━━━ GIVEN ENTRIES ━━━

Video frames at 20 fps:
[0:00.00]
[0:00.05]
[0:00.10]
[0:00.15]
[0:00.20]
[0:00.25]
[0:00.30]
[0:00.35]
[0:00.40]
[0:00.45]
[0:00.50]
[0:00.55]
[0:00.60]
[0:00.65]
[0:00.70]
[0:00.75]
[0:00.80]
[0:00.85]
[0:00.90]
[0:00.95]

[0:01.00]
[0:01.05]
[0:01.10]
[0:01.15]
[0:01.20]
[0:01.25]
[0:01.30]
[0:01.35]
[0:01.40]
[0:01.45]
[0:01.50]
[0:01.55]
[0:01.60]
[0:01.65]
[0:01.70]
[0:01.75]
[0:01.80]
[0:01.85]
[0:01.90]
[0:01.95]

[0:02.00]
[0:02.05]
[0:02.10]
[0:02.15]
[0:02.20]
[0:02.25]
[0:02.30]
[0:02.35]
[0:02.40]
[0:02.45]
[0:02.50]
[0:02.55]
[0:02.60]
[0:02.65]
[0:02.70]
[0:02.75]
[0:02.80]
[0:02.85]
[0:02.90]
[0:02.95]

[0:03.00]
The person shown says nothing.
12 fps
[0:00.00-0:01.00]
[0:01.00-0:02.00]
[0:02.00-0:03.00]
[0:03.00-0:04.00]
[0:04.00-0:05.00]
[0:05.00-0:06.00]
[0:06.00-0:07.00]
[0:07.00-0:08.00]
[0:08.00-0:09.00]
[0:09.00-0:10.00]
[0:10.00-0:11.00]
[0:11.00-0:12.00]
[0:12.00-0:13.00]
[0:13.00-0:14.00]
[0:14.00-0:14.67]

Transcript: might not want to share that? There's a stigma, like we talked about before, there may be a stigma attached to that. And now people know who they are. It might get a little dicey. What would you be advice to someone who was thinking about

━━━

**REQUIRED ACTION:**
Everything in the records is to be copied exactly.

**OUTPUT:**
Video frames at 20 fps:
[0:00.00]
[0:00.05]
[0:00.10]
[0:00.15]
[0:00.20]
[0:00.25]
[0:00.30]
[0:00.35]
[0:00.40]
[0:00.45]
[0:00.50]
[0:00.55]
[0:00.60]
[0:00.65]
[0:00.70]
[0:00.75]
[0:00.80]
[0:00.85]
[0:00.90]
[0:00.95]

[0:01.00]
[0:01.05]
[0:01.10]
[0:01.15]
[0:01.20]
[0:01.25]
[0:01.30]
[0:01.35]
[0:01.40]
[0:01.45]
[0:01.50]
[0:01.55]
[0:01.60]
[0:01.65]
[0:01.70]
[0:01.75]
[0:01.80]
[0:01.85]
[0:01.90]
[0:01.95]

[0:02.00]
[0:02.05]
[0:02.10]
[0:02.15]
[0:02.20]
[0:02.25]
[0:02.30]
[0:02.35]
[0:02.40]
[0:02.45]
[0:02.50]
[0:02.55]
[0:02.60]
[0:02.65]
[0:02.70]
[0:02.75]
[0:02.80]
[0:02.85]
[0:02.90]
[0:02.95]

[0:03.00]
The person shown says nothing.
12 fps
[0:00.00-0:01.00]
[0:01.00-0:02.00]
[0:02.00-0:03.00]
[0:03.00-0:04.00]
[0:04.00-0:05.00]
[0:05.00-0:06.00]
[0:06.00-0:07.00]
[0:07.00-0:08.00]
[0:08.00-0:09.00]
[0:09.00-0:10.00]
[0:10.00-0:11.00]
[0:11.00-0:12.00]
[0:12.00-0:13.00]
[0:13.00-0:14.00]
[0:14.00-0:14.67]

Transcript: might not want to share that? There's a stigma, like we talked about before, there may be a stigma attached to that. And now people know who they are. It might get a little dicey. What would you be advice to someone who was thinking about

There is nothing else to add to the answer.